Valorização da Cultura Gospel no Brasil
No dia 23 de outubro, o presidente Luiz Inácio Lula da Silva formalizou um importante passo em direção ao reconhecimento da cultura gospel como uma manifestação cultural nacional. Durante a cerimônia realizada no Palácio do Planalto, Lula destacou que a ausência desse reconhecimento dificultava a inclusão das expressões culturais evangélicas nas políticas públicas e na preservação de suas manifestações.
Segundo o presidente, o decreto representa um marco de acolhimento e respeito à comunidade evangélica, além de favorecer o apoio a artistas, agentes culturais e espaços comunitários que atuam na cena gospel. “Com esse decreto, o Estado brasileiro confirma que a fé também se manifesta como cultura, identidade e parte da história viva do nosso povo”, declarou Lula, ressaltando que a medida abre caminhos para a valorização, promoção e proteção das variadas expressões da cultura gospel dentro das políticas públicas.

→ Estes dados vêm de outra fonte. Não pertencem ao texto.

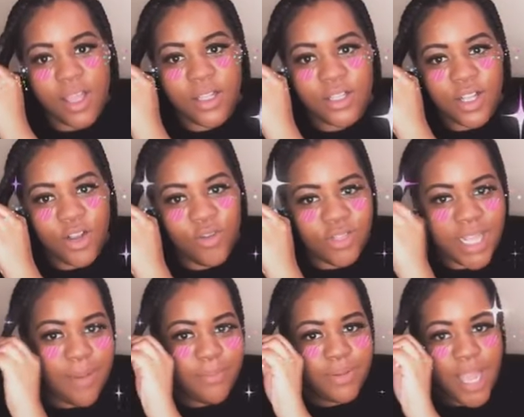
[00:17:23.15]
So you
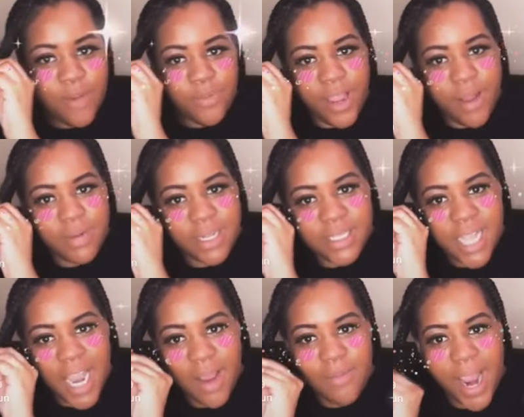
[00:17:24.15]
said play with him the
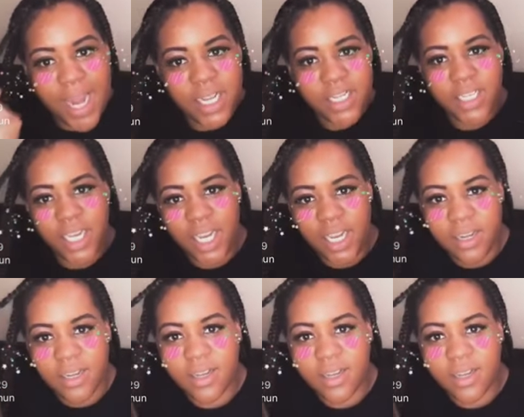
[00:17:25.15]
same energy,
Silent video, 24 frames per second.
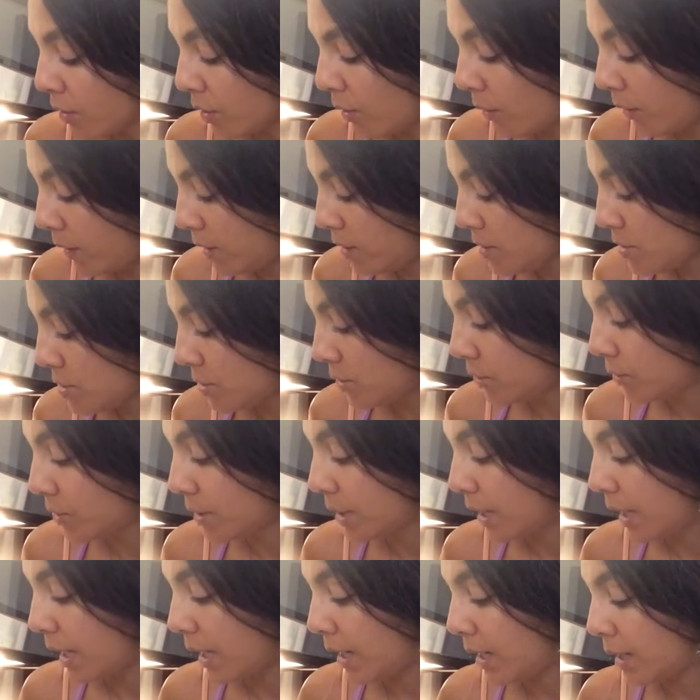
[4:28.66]
I'm going to
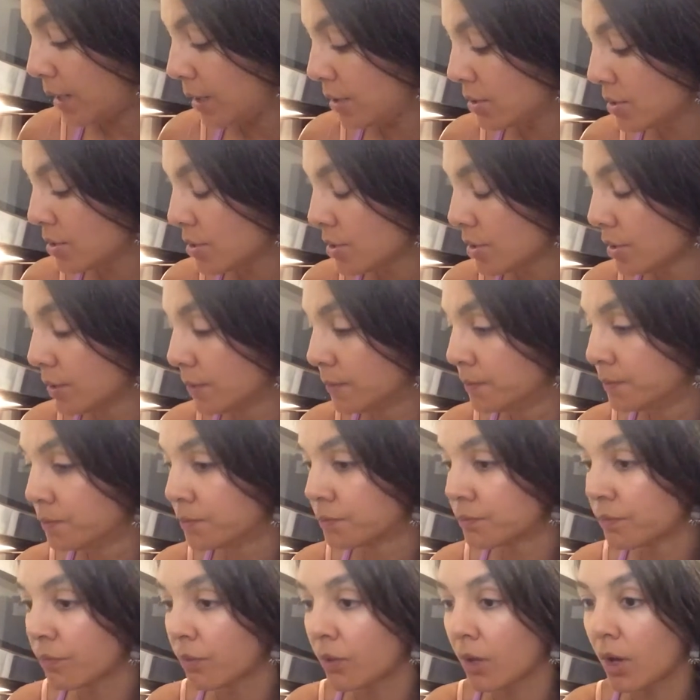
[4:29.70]
engage
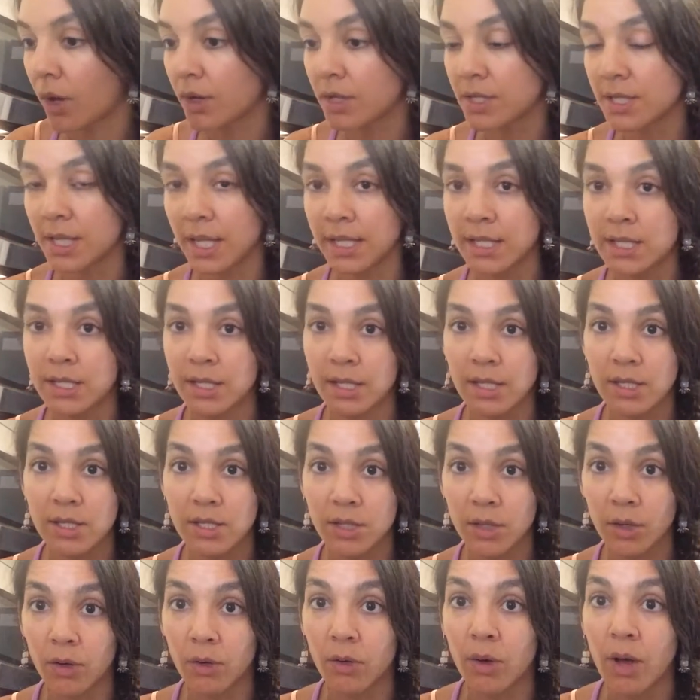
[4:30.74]
our senses.
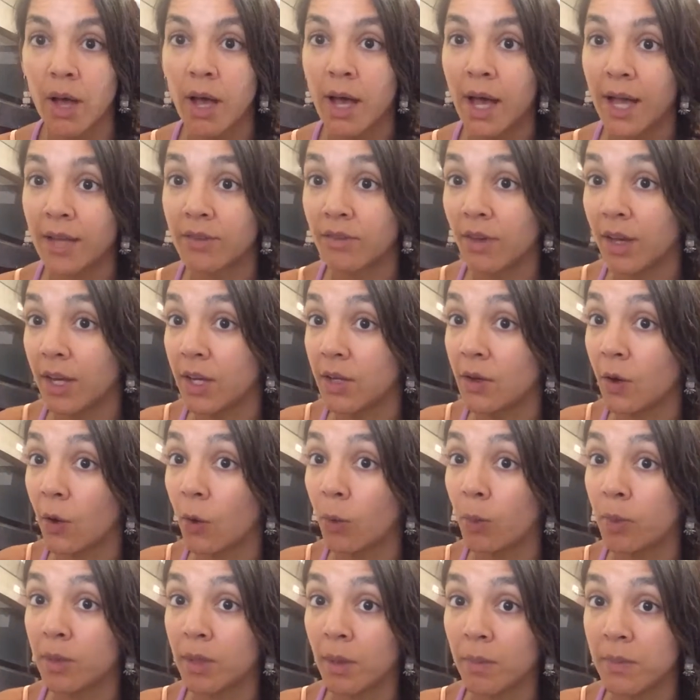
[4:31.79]
So I invite you to
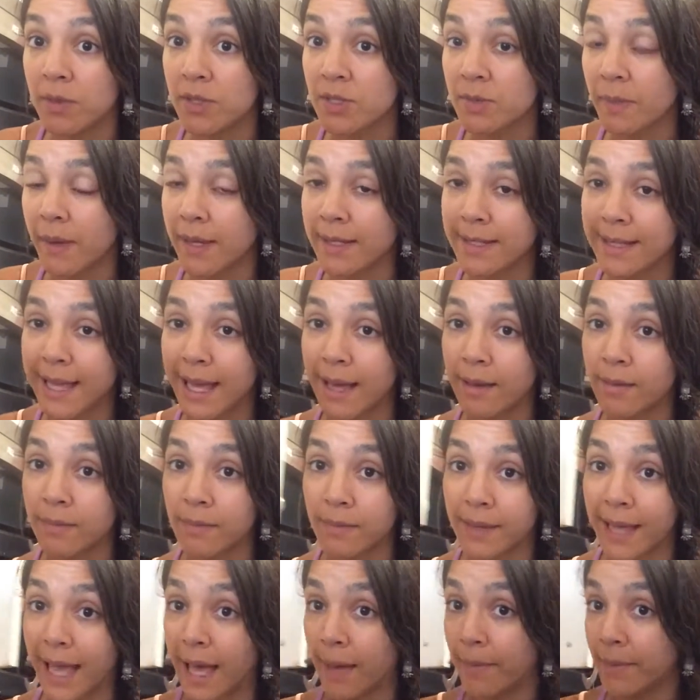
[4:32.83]
open up the spice
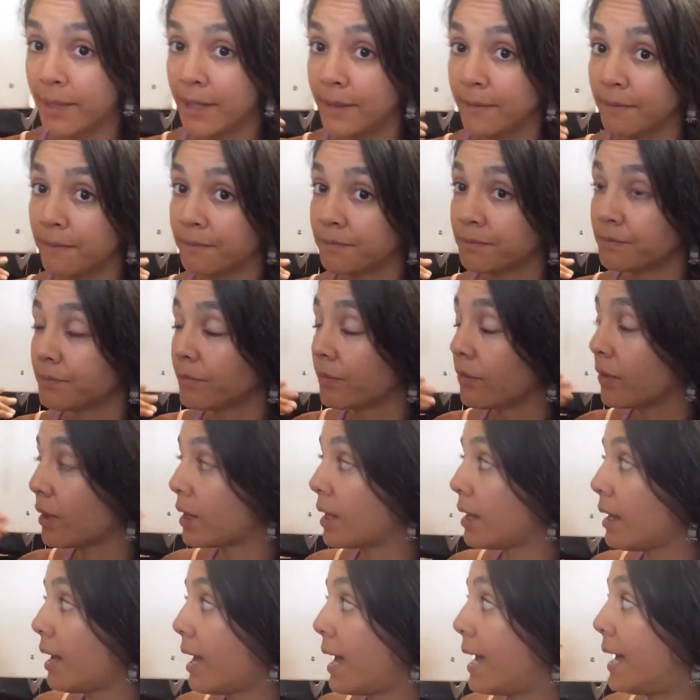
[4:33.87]
cabinet
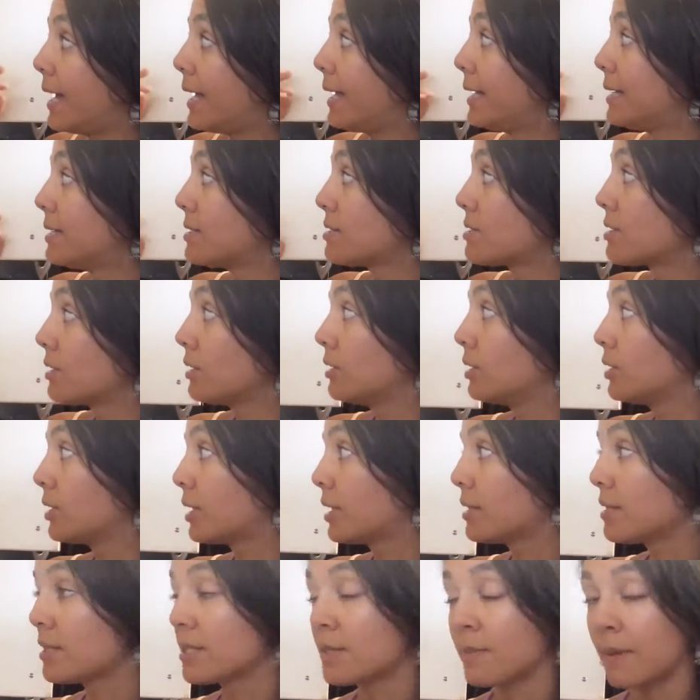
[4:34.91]
and
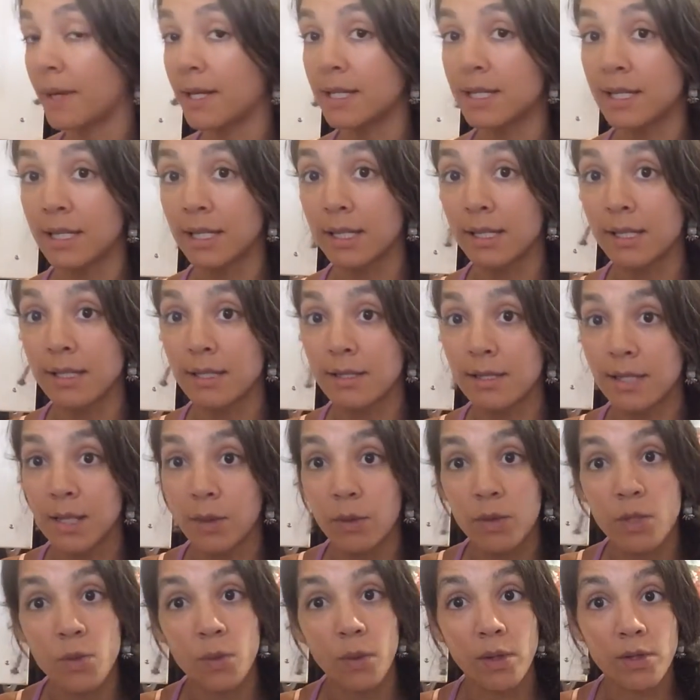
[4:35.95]
look at the spices,
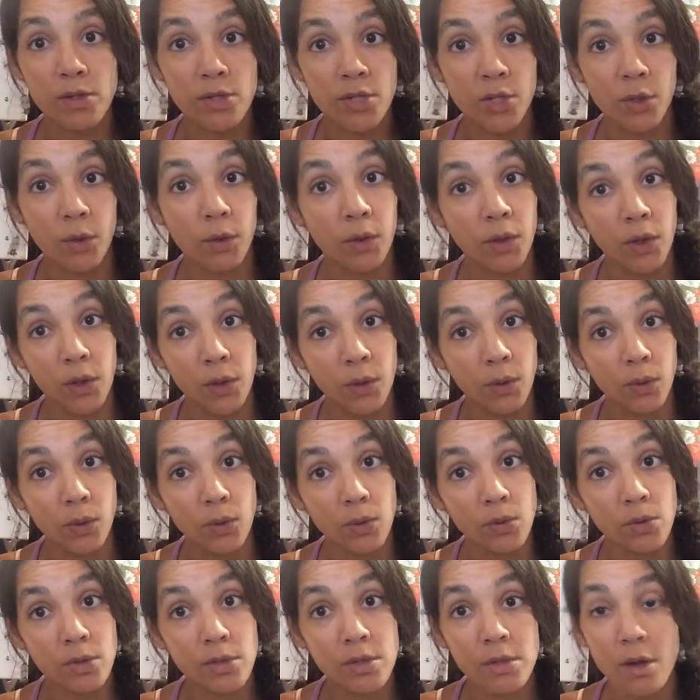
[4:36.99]
see which ones you
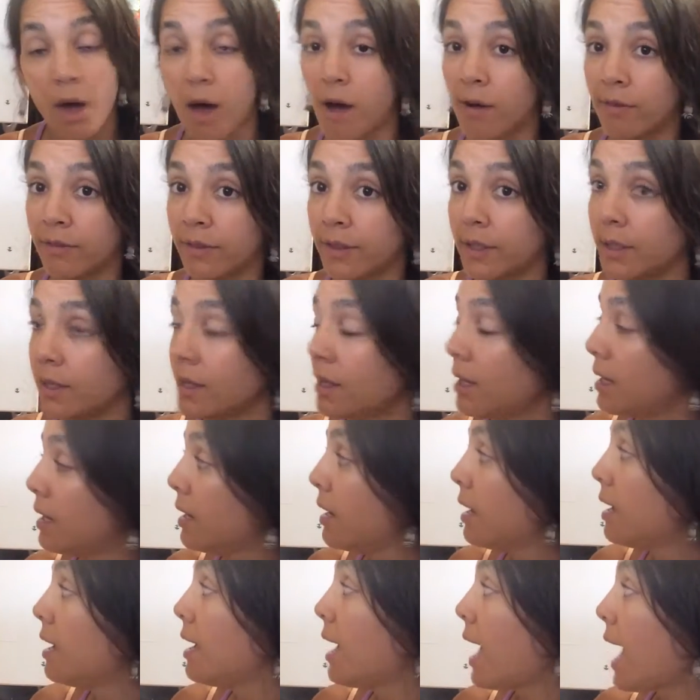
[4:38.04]
use often,
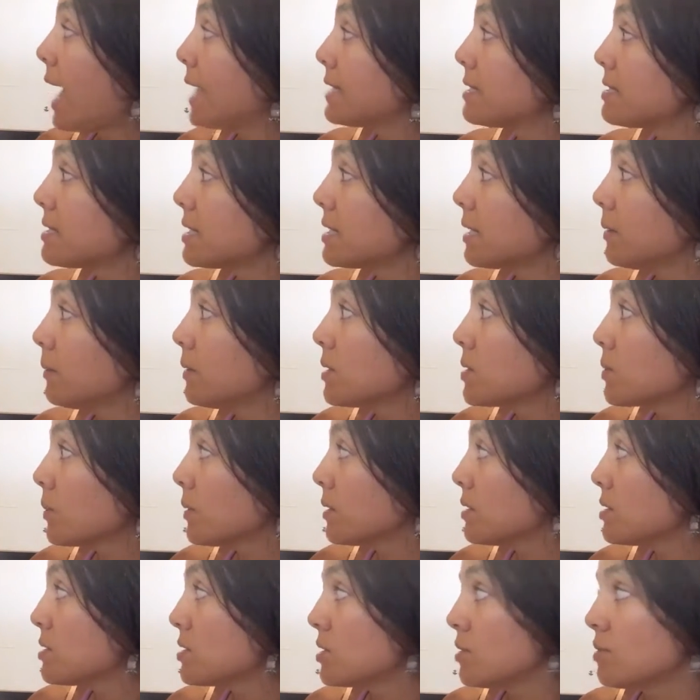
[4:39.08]
and see which
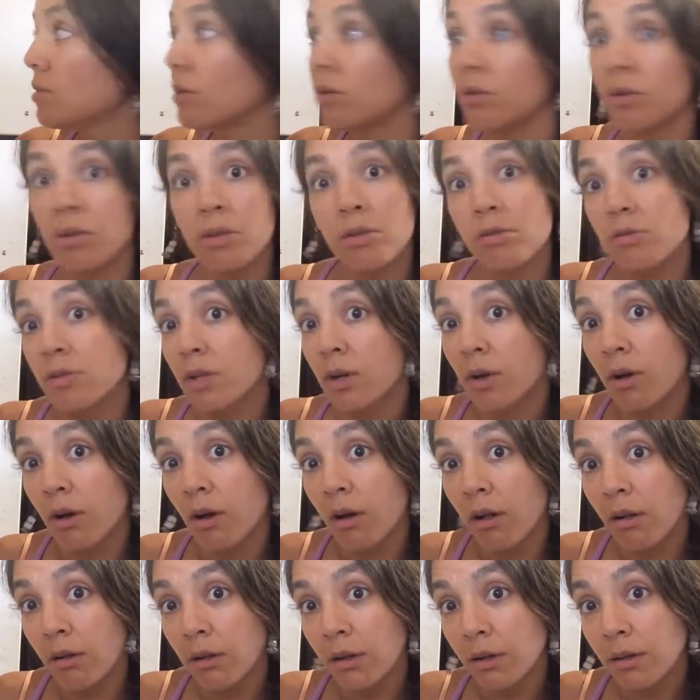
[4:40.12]
ones you don't use at
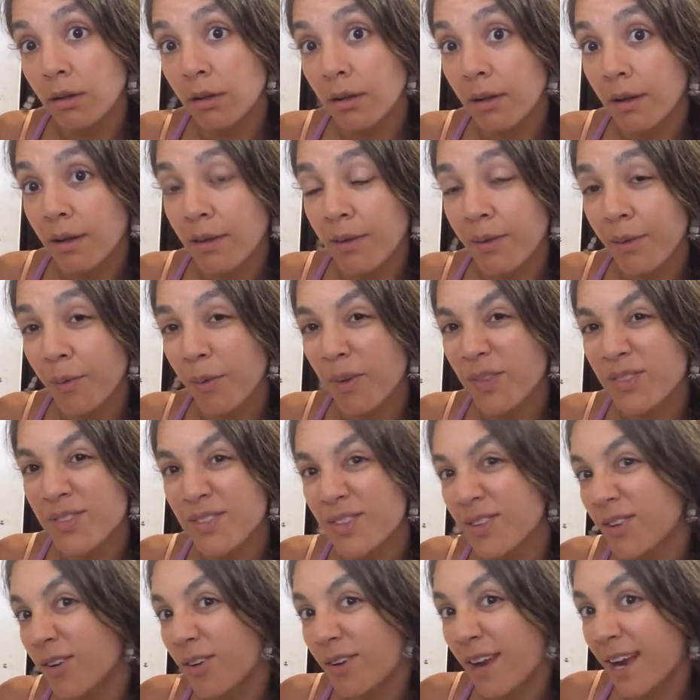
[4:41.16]
all, and the
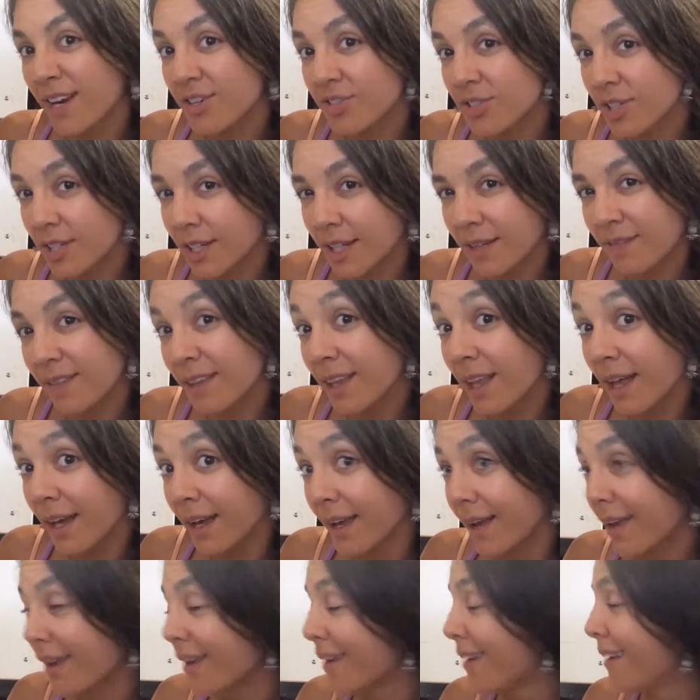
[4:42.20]
ones you don't actually even
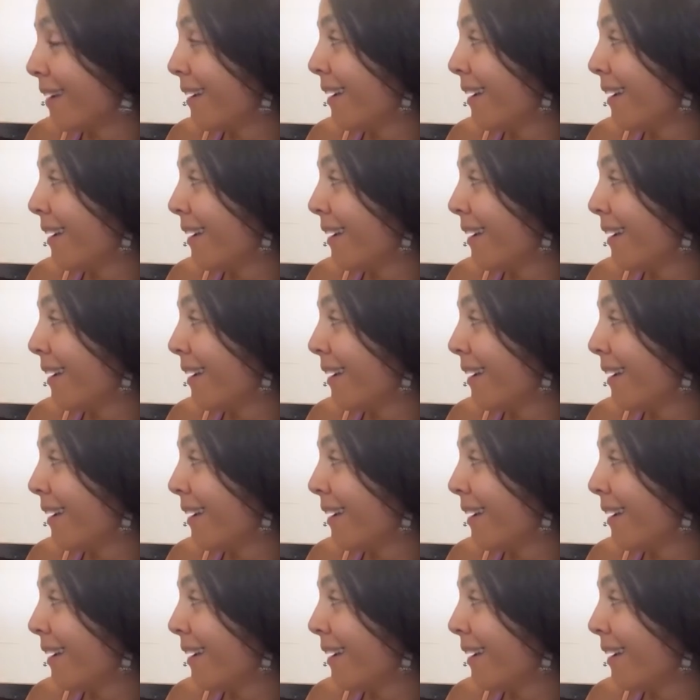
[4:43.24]
like.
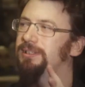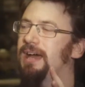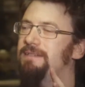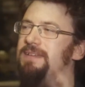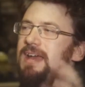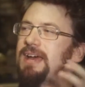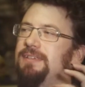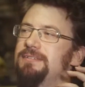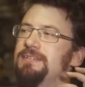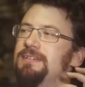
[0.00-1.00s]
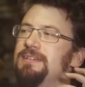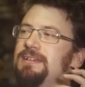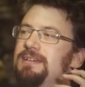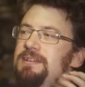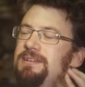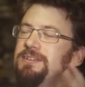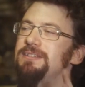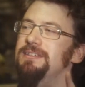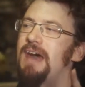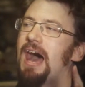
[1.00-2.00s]
a life cast, in addition
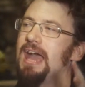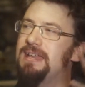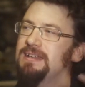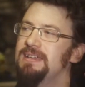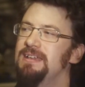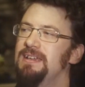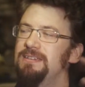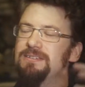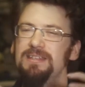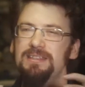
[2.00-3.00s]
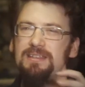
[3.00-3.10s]
to the height, you get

Lula também recordou que, em 2024, ele sancionou a lei que institui o Dia Nacional da Música Gospel, celebrado em 9 de junho. Além disso, mencionou iniciativas anteriores, como a criação da Marcha para Jesus, que ocorreu em 2009, e a aprovação da lei da liberdade religiosa, em 2003. “A Constituição assegura que o Estado é laico, mas isso não implica que seja indiferente à fé do seu povo. O que se busca é um Estado que respeite todas as crenças, sem discriminação ou hierarquização, reconhecendo a espiritualidade como parte da experiência humana e cultural do Brasil”, afirmou o presidente.
O reconhecimento da cultura gospel surgiu a partir de um pedido da senadora Eliziane Gama (PSD-MA), que estava presente na cerimônia. Lula dirigiu-se à senadora: “A tua reivindicação está sendo atendida porque é fazer justiça ao povo evangélico e à música gospel”.
Decreto e suas Implicações
O decreto assinado por Lula estabelece que a cultura gospel abrange um conjunto de expressões artísticas, culturais e sociais que estão ligadas à manifestação da fé no Brasil. A intenção é promover a valorização, proteção e inclusão da cultura gospel nas políticas públicas culturais. Essas ações incluem preparar profissionais e agentes culturais, além de articular a inclusão da cultura gospel no sistema nacional de cultura e nas políticas locais.
Marco Davi de Oliveira, pastor da Nossa Igreja Brasileira, enfatizou a diversidade da cultura gospel, que representa cerca de 30% da população brasileira, e considerou o decreto um aceno positivo do governo à comunidade evangélica. “Este aceno confirma o compromisso com a democracia neste país, pois é essa a vontade de Deus. A cultura gospel está sendo respeitada e valorizada por meio desse decreto”, afirmou o pastor.
A ministra da Cultura, Margareth Menezes, também se manifestou sobre o decreto, destacando que ele fortalece os direitos culturais de todos os brasileiros. De acordo com Margareth, a cultura gospel é uma das expressões da diversidade cultural, refletindo-se na música, literatura, teatro, artesanato e na economia criativa, assim como nas interações comunitárias. “O reconhecimento afirma que seus saberes, repertórios e estéticas são componentes essencialmente construtivos da vida cultural brasileira, devendo ser tratados em pé de igualdade com outras tradições culturais do país”, defendeu a ministra.
Margareth acrescentou que o decreto aproxima o cotidiano das comunidades de fé à institucionalidade cultural, garantindo que conselhos, conferências e planos de cultura considerem, escutem e integrem essa presença vibrante e disseminada nos territórios. A ministra citou ainda outras iniciativas que já estão em desenvolvimento para o fortalecimento da cultura gospel no Brasil.